GSA Annual Meeting in Denver, Colorado, USA - 2016

Paper No. 234-23
Presentation Time: 9:00 AM-6:30 PM


GILKERSON, Tyler1, PASHIN, Jack C.2, QUAN, Tracy M.2, DARRAH, Thomas H.3 and VINSON, David S.1, (1)Department of Geography & Earth Sciences, University of North Carolina at Charlotte, 9201 University City Blvd., McEniry 324, Charlotte, NC 28223, (2)Boone Pickens School of Geology, Oklahoma State University, 105 Noble Research Center, Stillwater, OK 74078, (3)School of Earth Sciences, Ohio State University, 125 South Oval Mall, Columbus, OH 43210,

Several factors are thought to influence biogenic coalbed methane generation, including the carbon source (thermal maturity, bioavailability), microbial community, and conditions affecting microbial growth and competition (e.g. nutrients, substrate availability, competing electron acceptors, and salinity). Large variations in coal thermal maturity and formation water salinity occur within the Black Warrior Basin (BWB) coal beds in Alabama. The basin hosts a dry gas (median C1/(C2+C3) 2470) that is thought to have significant biogenic content (Pashin et al., 2014, Int. J. Coal Geol.v126 p92). Therefore, the BWB is a natural site for evaluating the relative importance of C source effects vs. environmental conditions (salinity) for methanogenic biodegradation. In this study we examined formation water across a range of salinity in relationship to isotopic signatures of gas origins.

Wells sampled in 2015 generally exhibited low water production typical of mature CBM wells. pH ranged from 7.4-9.4 (median 8.0).
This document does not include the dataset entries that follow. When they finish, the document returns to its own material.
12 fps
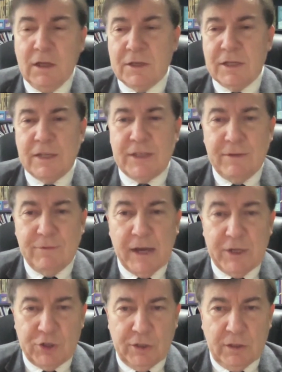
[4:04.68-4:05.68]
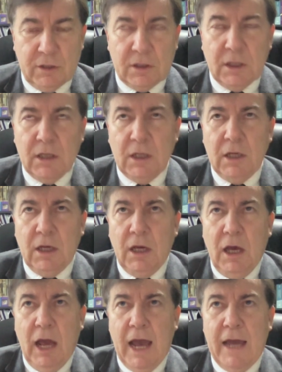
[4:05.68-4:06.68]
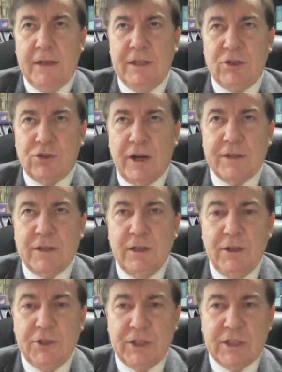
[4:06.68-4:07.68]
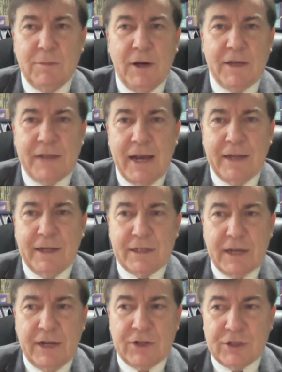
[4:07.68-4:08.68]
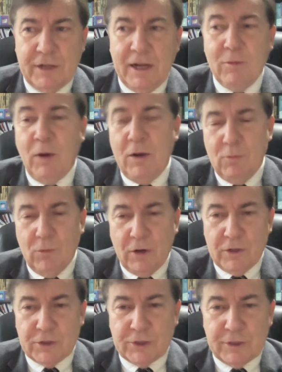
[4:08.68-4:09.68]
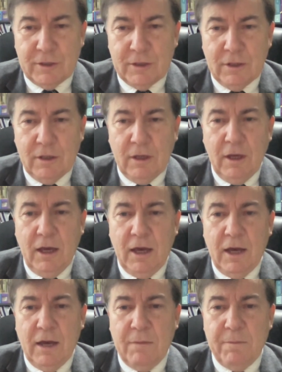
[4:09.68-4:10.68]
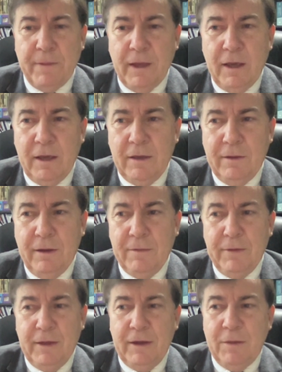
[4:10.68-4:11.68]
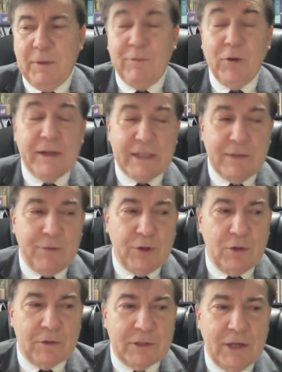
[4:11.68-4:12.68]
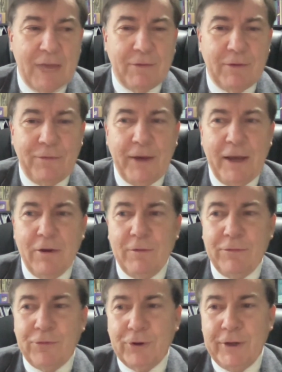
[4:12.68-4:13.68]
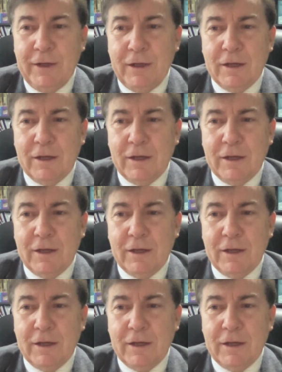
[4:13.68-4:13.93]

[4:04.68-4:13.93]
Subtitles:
since the invasion. And he's trying to legitimize annexation. It won't wash. It'll be very difficult to have a fair and free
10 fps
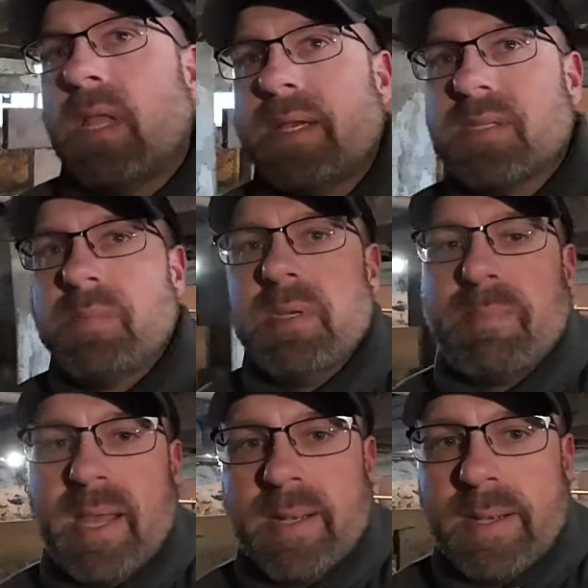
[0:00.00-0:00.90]
like to be
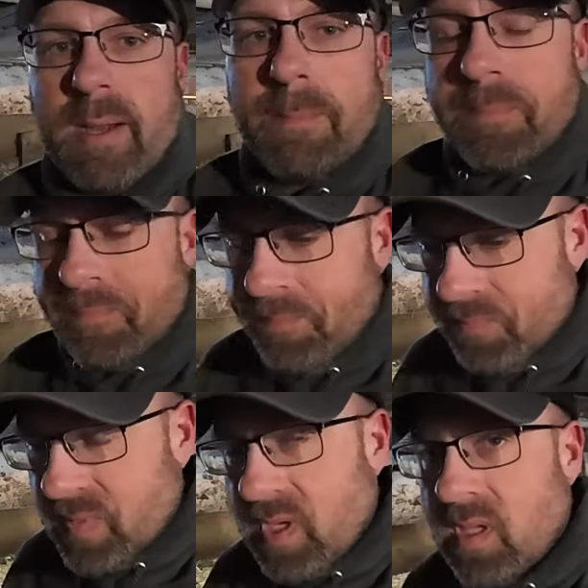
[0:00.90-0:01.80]
penned up,
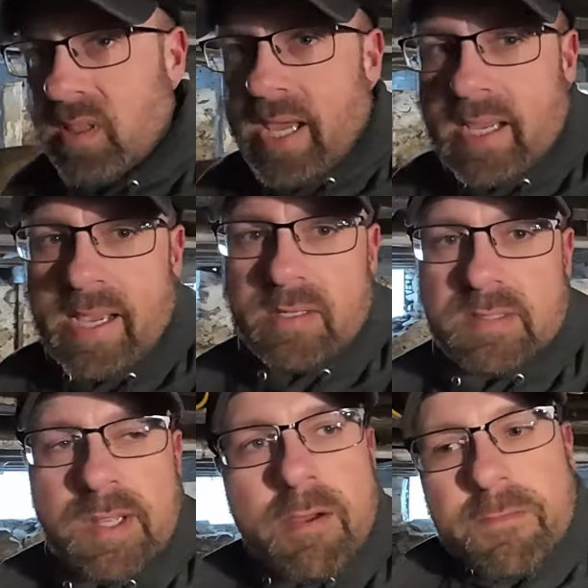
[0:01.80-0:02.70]
that kind of
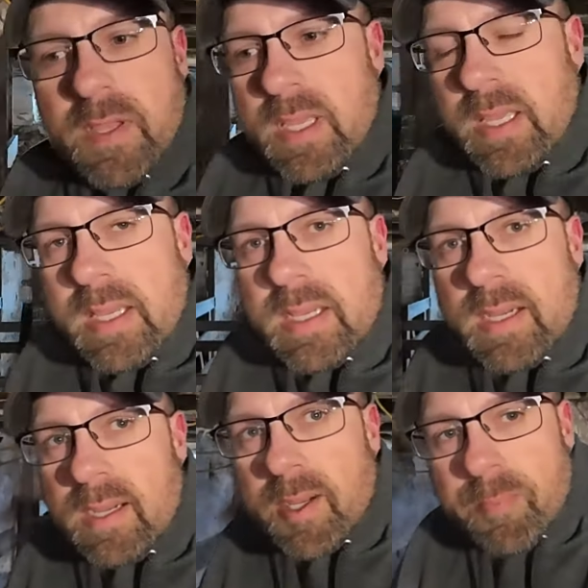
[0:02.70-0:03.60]
stuff.
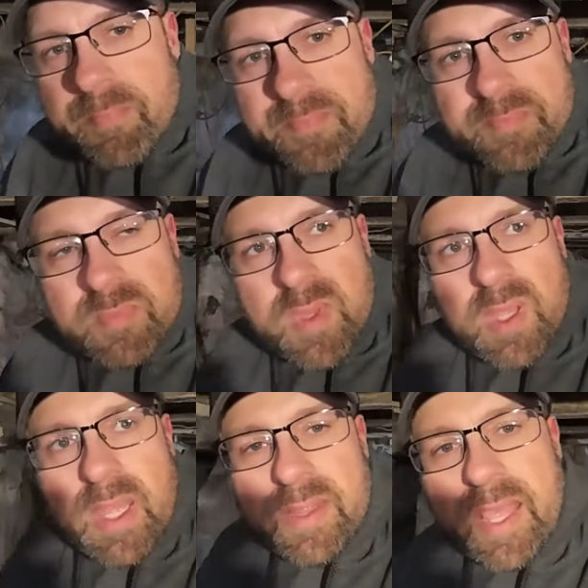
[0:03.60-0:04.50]
And
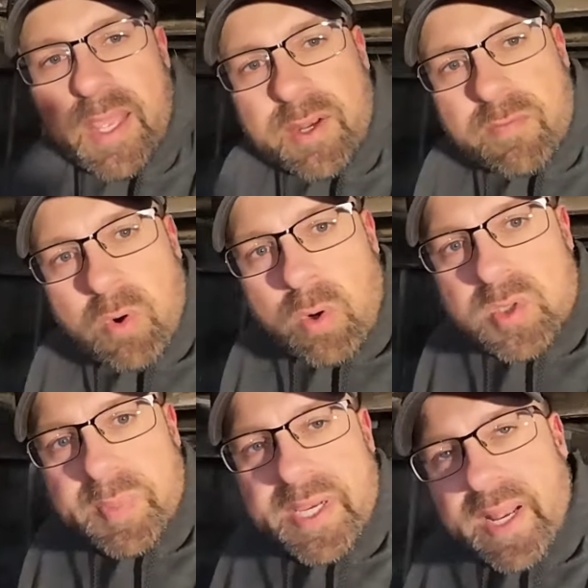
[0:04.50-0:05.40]
then, of
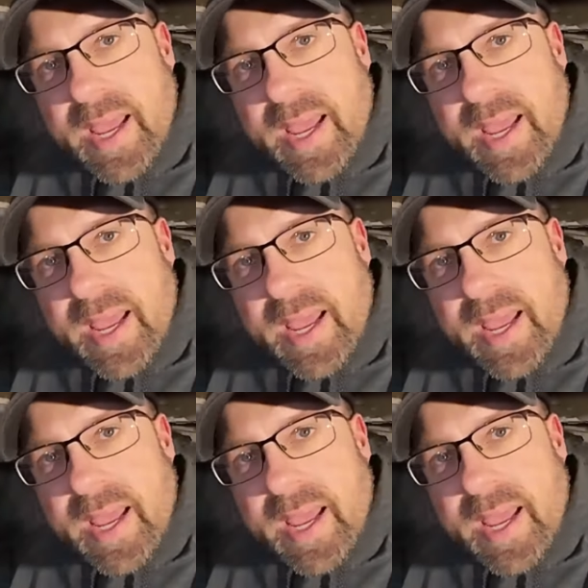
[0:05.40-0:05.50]
course, being a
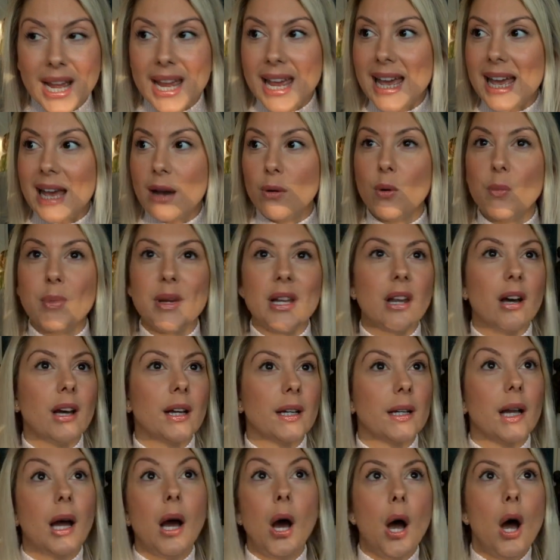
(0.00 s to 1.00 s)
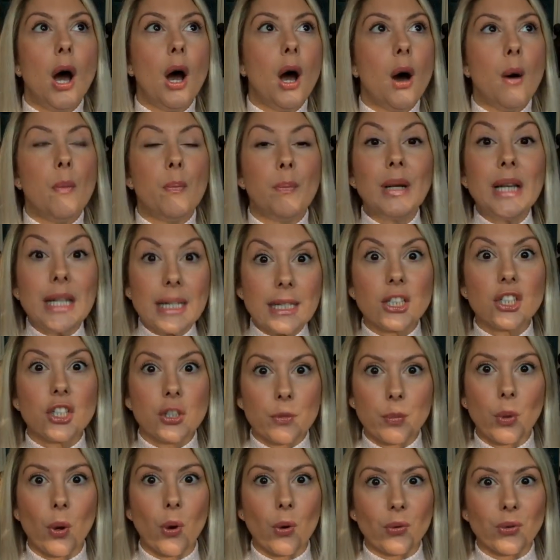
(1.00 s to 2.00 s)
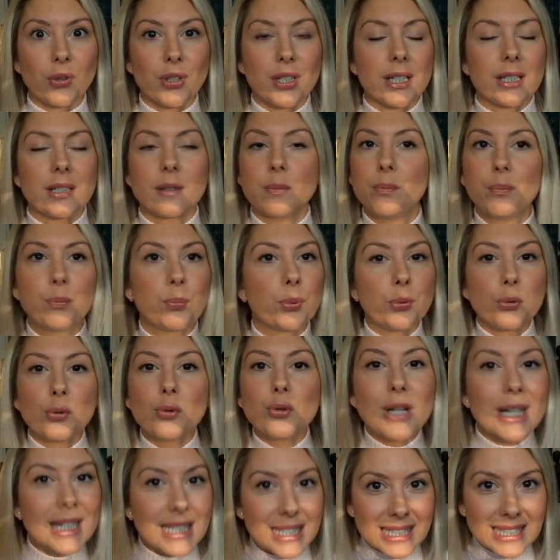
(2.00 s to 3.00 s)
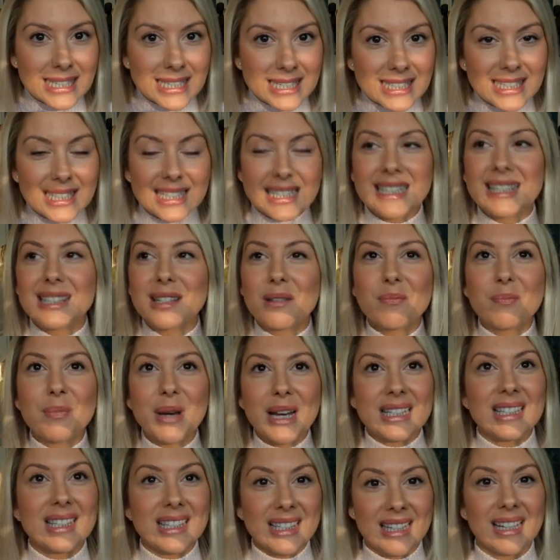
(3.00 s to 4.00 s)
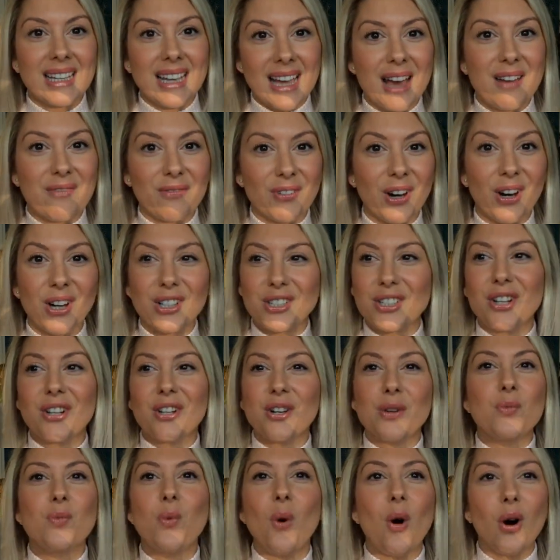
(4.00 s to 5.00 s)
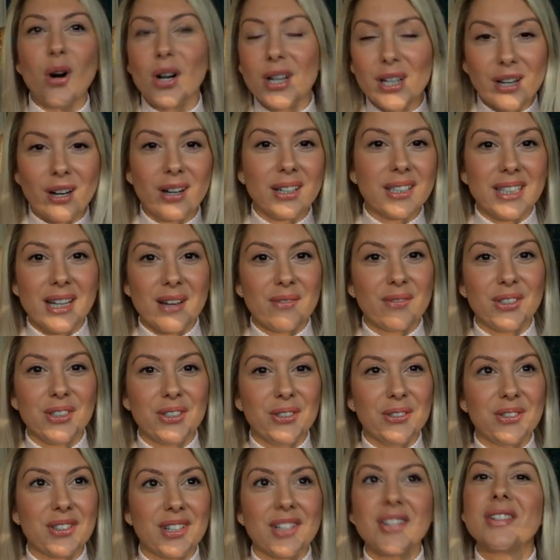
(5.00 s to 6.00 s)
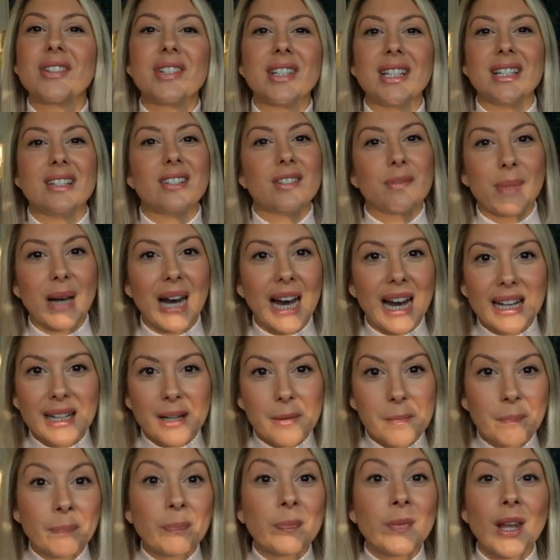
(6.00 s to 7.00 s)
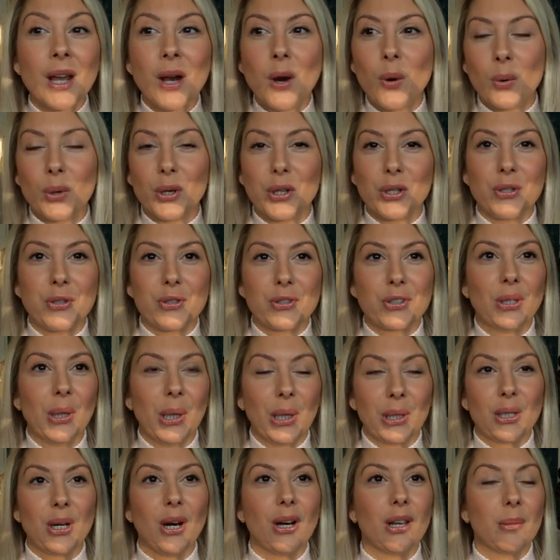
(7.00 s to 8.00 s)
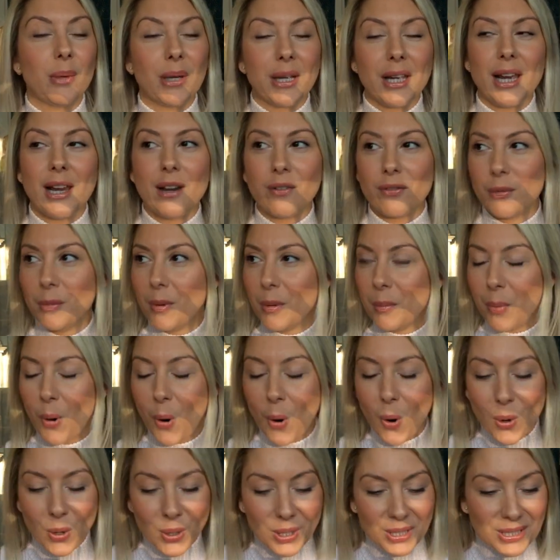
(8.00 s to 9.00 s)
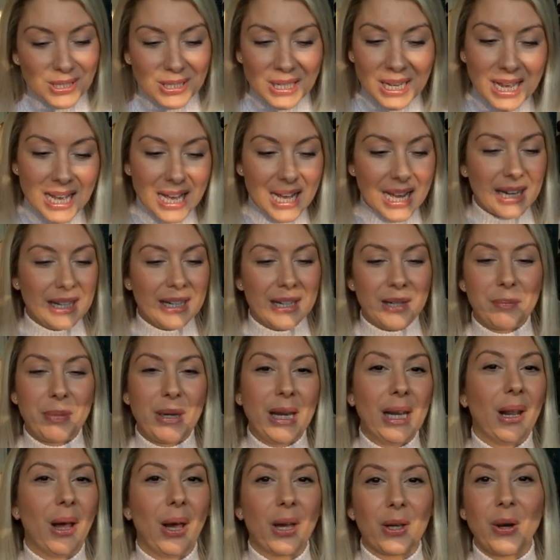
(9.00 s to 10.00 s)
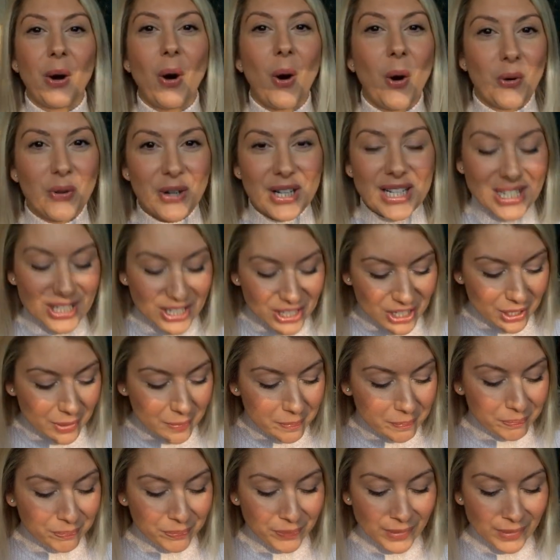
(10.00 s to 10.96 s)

my hair will be like bleach blonde. It's brilliant. It is the best thing ever. I don't know why I never used this years back when I used to like colour my hair from a box and it'd be like orange.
Chloride concentrations were 7-664 mM (median 237 mM) and sulfate was uniformly <1 mM. This is within the salinity range of methanogenesis, but rates and/or metabolic pathways might vary across this salinity range. Dissolved inorganic carbon (DIC) was 1.6-15.0 mM (median 5.7 mM). Chloride concentrations were negatively correlated with pH, alkalinity and DIC concentrations. All waters are dominated by Na (89-98% of cations). Overall, groundwater resembles a mix between methanogenic waters (low Cl-, high alkalinity, slightly basic pH, and very low Ca/Na ratios) and saline waters with few signs of methanogenesis (high Cl-, low alkalinity, near-neutral pH, and slightly higher Ca/Na ratios). Waters are supersaturated with respect to calcite (median saturation index 0.68), consistent with undated, 13C-enriched secondary CaCO3 shown in previous studies of BWB coals.

δ13C‑DIC was uniformly positive, consistent with methanogenesis (7.4-36.3‰, median 25.9‰), and we see no strong relationship between salinity and δ13C‑DIC. Overall, these results imply that salinity is not the primary control on gas generation in BWB, as methanogenesis seems to occur across the entire salinity range. Salinity may play a role along with other limiting factors such as Corg sources (e.g. thermal maturity).